ソメイヨシノの「起源」?

ソメイヨシノ済州島生まれ?

で、ここからは『桜が創った「日本」』の余談になりますが、

始原の桜語りでは、ソメイヨシノには低い価値しかあたえられない。新しい桜であり、済州島伊豆半島周辺か江戸か、いずれにせよ日本文化の本来の中心地から遠い地で生まれ、人工的に増殖していった不自然な桜である。(p.149、強調引用者)

……ん?「済州島」?
すごく唐突に思いました。何でここでいきなり済州島が出てくるんだろう。それまでソメイヨシノは染井で生まれたって何度も書いてたじゃないか、と。
ちょっと調べてみたところ、どうも「ソメイヨシノ済州島起源説」というものがあるようです。これはあれですか、李寧煕(イ=ヨンヒ)『もうひとつの万葉集ISBN:4167539012。前言を翻すようではありますが、「日本のものは(何でも)もともと朝鮮のものだ」と言いたがる人たちの心性が気になります。ジャイアンですか。それともあの人たちはあまりマジで言ってるのではなくて、その受け取られ方も「源義経が大陸に渡ってジンギスカンになった」とか「キリストの墓が青森にある」レベルなんですかね(^^;;;

桜語りと「セカイ系

戦後の桜語りのなかで、桜に深い意味を求める様式が広く普及する一方で、語られる内容は大きく散乱していく。いわば一人一人が思い思いに、桜に深い意味を見いだすようになっていったのである。(pp.164-165)

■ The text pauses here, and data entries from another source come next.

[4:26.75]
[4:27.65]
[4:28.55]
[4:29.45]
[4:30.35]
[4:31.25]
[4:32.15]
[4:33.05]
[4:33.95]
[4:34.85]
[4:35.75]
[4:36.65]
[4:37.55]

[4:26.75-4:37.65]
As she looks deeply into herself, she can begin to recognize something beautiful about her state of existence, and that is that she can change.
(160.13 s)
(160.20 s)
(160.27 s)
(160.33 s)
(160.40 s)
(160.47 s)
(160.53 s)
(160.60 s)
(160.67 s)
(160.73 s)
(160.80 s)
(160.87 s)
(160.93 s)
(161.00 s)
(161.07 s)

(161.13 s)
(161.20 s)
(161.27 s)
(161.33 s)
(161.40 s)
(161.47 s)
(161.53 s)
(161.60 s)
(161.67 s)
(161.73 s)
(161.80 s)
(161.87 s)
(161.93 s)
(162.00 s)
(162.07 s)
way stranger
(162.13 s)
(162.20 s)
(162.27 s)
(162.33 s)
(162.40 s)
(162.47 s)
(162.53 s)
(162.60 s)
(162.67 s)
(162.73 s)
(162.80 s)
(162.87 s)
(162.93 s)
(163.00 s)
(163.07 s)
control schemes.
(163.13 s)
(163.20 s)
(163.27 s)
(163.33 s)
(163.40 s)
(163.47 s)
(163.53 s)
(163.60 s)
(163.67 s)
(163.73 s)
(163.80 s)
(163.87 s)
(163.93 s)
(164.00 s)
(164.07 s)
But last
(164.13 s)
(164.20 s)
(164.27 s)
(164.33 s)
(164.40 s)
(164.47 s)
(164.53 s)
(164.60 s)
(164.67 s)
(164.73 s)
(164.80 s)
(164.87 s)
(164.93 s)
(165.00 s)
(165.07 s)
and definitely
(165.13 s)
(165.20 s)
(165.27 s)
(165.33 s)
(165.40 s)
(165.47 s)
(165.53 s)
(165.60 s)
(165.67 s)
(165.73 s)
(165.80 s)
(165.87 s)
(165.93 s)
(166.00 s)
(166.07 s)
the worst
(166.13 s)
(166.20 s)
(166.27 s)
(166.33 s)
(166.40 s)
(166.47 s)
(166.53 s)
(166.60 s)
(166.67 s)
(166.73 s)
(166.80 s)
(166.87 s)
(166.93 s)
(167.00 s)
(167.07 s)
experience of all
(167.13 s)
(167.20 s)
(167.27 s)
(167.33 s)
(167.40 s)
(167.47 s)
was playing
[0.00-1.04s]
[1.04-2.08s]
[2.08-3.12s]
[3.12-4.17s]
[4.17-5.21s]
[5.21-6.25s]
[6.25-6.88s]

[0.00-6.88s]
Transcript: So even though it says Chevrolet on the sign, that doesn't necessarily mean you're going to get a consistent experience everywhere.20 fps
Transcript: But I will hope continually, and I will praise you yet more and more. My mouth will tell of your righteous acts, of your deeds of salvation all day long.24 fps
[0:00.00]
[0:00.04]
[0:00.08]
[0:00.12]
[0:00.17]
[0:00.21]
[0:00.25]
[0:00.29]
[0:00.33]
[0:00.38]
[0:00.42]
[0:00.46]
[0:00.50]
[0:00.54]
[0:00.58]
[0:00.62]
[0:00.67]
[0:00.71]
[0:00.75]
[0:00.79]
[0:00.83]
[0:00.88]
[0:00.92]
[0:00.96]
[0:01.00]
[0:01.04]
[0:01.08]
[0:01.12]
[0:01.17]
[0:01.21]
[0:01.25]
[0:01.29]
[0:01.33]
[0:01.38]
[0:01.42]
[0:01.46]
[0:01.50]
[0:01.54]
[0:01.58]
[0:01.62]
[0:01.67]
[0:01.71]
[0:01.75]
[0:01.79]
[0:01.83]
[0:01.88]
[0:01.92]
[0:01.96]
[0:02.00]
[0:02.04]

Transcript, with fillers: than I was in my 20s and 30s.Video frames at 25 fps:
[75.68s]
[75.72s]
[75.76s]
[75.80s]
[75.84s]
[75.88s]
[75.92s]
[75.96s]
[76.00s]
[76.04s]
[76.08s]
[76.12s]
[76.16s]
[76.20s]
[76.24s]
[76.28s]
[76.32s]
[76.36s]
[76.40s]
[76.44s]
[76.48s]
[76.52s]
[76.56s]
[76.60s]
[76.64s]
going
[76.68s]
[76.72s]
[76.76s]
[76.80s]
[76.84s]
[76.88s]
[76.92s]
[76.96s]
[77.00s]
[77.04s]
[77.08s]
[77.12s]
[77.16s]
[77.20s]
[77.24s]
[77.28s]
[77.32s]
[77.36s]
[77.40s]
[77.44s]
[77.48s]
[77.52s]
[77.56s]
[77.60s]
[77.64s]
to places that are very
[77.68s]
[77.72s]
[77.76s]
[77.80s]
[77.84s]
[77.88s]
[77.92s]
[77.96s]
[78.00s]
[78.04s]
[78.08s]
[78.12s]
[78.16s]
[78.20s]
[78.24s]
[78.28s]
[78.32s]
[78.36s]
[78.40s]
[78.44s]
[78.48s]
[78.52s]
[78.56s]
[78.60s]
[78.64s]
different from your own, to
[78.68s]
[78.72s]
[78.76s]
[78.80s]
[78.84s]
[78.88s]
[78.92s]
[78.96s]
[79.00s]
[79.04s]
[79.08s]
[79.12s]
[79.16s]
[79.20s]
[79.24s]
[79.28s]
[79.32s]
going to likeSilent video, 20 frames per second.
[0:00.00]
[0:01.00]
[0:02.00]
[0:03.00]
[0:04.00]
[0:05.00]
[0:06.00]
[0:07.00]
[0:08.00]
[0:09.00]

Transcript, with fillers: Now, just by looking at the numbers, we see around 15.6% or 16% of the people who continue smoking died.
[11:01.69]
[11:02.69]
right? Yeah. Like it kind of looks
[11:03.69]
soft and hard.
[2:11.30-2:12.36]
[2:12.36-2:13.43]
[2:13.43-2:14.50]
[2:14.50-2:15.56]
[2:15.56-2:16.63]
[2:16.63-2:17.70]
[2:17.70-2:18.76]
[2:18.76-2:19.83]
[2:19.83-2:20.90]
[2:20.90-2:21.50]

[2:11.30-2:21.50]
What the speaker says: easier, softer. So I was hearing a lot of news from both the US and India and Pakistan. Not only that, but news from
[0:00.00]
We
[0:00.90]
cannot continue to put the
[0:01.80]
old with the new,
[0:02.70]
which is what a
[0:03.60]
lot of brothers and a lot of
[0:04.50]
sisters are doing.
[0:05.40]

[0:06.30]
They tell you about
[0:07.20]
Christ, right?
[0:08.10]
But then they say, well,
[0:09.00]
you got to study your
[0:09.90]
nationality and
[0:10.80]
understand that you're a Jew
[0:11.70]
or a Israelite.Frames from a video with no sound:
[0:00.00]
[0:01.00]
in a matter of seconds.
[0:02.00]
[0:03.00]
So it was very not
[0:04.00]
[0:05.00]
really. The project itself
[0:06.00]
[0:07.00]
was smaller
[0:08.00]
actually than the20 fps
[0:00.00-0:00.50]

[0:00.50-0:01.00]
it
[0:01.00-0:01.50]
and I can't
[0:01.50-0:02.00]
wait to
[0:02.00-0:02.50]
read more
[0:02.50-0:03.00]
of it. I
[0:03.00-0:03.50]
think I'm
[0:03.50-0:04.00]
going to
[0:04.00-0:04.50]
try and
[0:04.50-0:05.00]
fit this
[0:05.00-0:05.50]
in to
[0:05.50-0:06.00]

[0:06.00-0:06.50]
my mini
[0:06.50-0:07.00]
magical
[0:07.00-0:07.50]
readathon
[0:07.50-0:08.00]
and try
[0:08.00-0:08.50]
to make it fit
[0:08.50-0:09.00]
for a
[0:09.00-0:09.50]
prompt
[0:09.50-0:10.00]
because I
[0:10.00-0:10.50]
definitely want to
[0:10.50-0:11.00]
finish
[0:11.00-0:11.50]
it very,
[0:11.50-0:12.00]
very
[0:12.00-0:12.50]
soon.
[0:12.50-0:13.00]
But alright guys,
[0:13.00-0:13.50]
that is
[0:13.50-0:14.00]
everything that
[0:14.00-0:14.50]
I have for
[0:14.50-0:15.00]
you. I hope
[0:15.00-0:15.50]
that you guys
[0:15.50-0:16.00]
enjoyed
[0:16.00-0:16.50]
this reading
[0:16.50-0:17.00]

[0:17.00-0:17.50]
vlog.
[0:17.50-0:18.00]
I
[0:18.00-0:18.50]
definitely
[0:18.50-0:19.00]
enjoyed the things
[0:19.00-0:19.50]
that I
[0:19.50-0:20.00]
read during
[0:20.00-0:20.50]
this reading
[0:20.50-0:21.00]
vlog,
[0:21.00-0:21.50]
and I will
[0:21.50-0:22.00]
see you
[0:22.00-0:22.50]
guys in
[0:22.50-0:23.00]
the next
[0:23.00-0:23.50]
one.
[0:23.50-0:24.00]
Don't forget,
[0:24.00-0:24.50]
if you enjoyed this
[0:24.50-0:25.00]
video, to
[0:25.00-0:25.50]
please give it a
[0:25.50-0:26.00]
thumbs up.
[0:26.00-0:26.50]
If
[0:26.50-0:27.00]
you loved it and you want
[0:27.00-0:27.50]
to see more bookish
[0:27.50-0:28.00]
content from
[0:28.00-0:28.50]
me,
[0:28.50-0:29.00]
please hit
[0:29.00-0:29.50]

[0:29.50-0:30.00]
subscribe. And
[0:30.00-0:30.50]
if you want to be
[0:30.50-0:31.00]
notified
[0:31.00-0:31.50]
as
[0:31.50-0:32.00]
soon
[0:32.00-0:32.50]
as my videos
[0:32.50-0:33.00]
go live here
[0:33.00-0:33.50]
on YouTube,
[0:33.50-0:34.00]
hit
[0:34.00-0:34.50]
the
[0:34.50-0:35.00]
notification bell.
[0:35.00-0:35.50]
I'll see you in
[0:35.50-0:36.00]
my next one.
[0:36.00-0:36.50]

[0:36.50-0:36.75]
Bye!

桜の精神論が植物学や資料をしたがえる巨大な観念の物語をめざしたのに対して、戦後の桜語りの多くは植物学や資料と無関係に思いつきや想像で「歴史」を語る。(中略)繊細な情緒と安易な断定が共存するところに、戦後の桜語りの戦後らしさがある。(p.170、強調原著者)

戦後の桜語りではたんに感情や記憶が個人化されているだけではない。むしろそれが極度に主観化され、個人の内面へと後退していくことで、「みんな」の感情や記憶を召喚する。(中略)モノローグに純化することで無媒介的に「みんな」へ直結されるのだ。(p.173)

桜がでてくると、なぜか突然「古来から」や「日本人」が呼び出されてくる。(p.175)

個人の観念が隣近所や職場仲間といった中間集団を媒介せずにそのまま「ワレワレ日本人」(=セカイ)へと直接してしまう、このパターンは(いわゆる)「セカイ系」なのかな、と。
で、こういう語り方をする人たちが誰かといえば、「特に昭和ゼロ年代生まれの世代にはその傾向が強いようだ。(中略)もっと若い世代でも大きく違うわけではない」(p.167)というわけで、言説の型としては遅くてもこの頃の人たち(昭和ヒトケタ生まれ)からすでに始まっていたのじゃないか、なんて言ってみちゃったりして。